◆ **TASK REQUIREMENTS**
The answer must be an exact reprint of the lines from the one with "[0:07.20-0:08.10]" through the final line of the data, with no pictures included.

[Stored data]
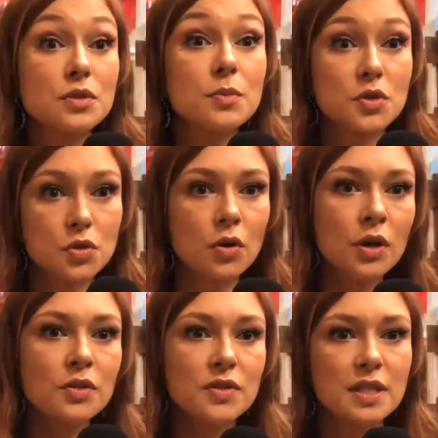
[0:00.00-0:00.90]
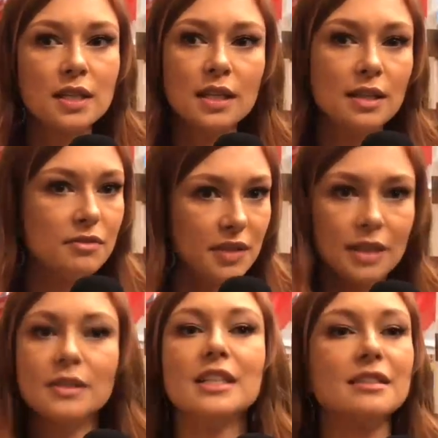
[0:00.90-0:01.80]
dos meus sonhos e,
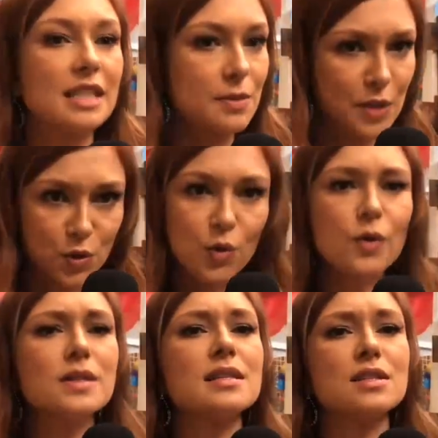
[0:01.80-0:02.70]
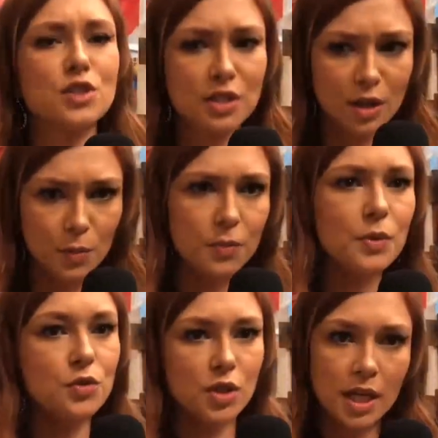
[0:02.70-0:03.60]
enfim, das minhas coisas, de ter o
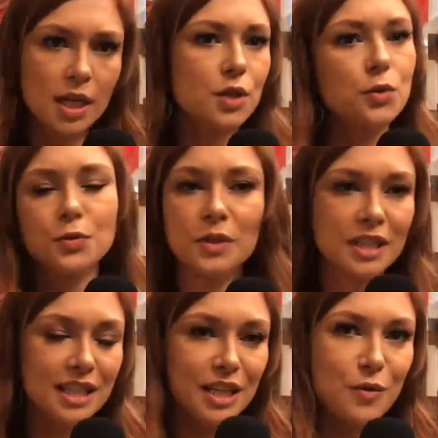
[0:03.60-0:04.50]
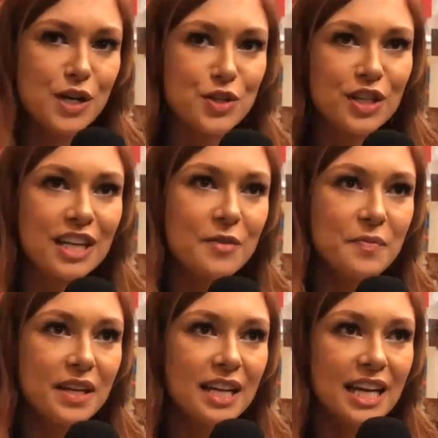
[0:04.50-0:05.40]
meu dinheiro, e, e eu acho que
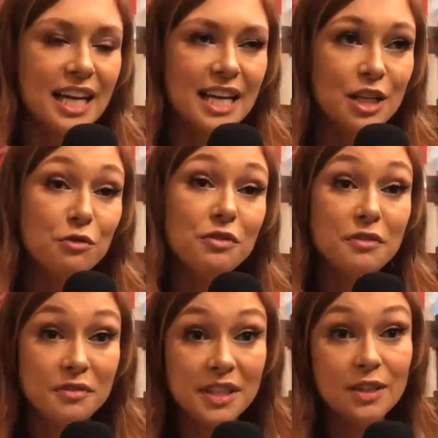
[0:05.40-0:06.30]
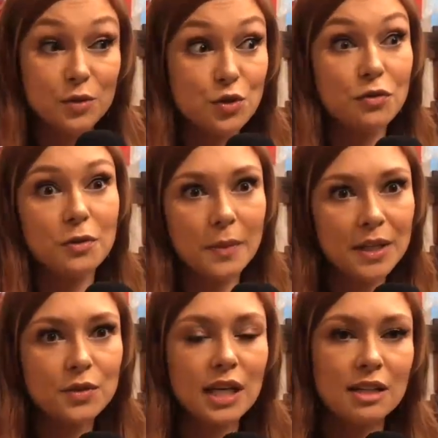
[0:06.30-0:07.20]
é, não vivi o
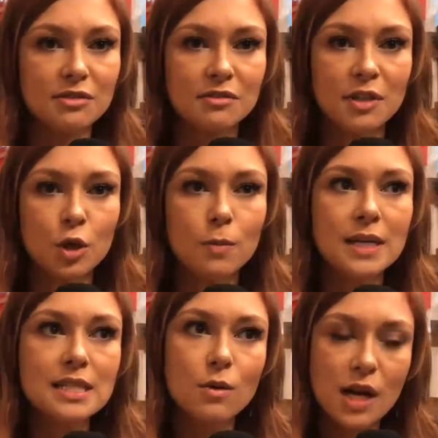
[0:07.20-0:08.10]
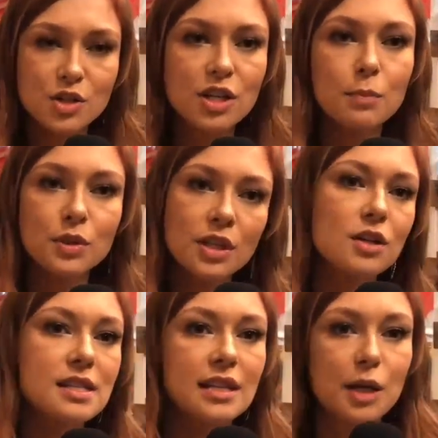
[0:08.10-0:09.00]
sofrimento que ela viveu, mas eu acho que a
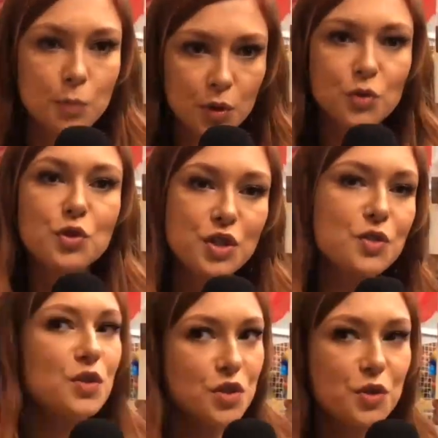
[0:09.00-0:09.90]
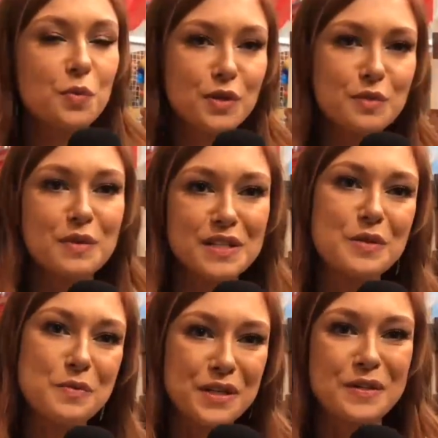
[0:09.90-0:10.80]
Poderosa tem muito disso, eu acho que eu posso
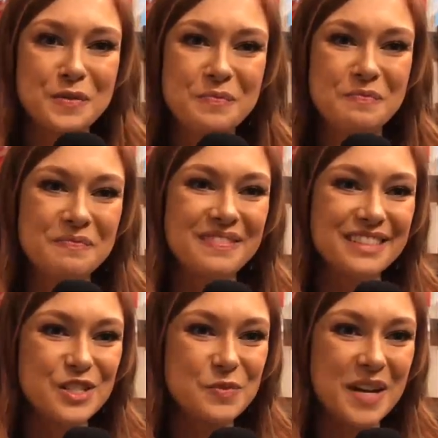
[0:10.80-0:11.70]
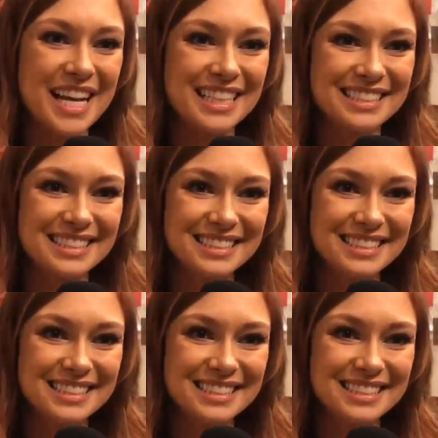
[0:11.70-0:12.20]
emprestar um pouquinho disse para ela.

◆ **SOLVED EXERCISE**
[0:07.20-0:08.10]
[0:08.10-0:09.00]
sofrimento que ela viveu, mas eu acho que a
[0:09.00-0:09.90]
[0:09.90-0:10.80]
Poderosa tem muito disso, eu acho que eu posso
[0:10.80-0:11.70]
[0:11.70-0:12.20]
emprestar um pouquinho disse para ela.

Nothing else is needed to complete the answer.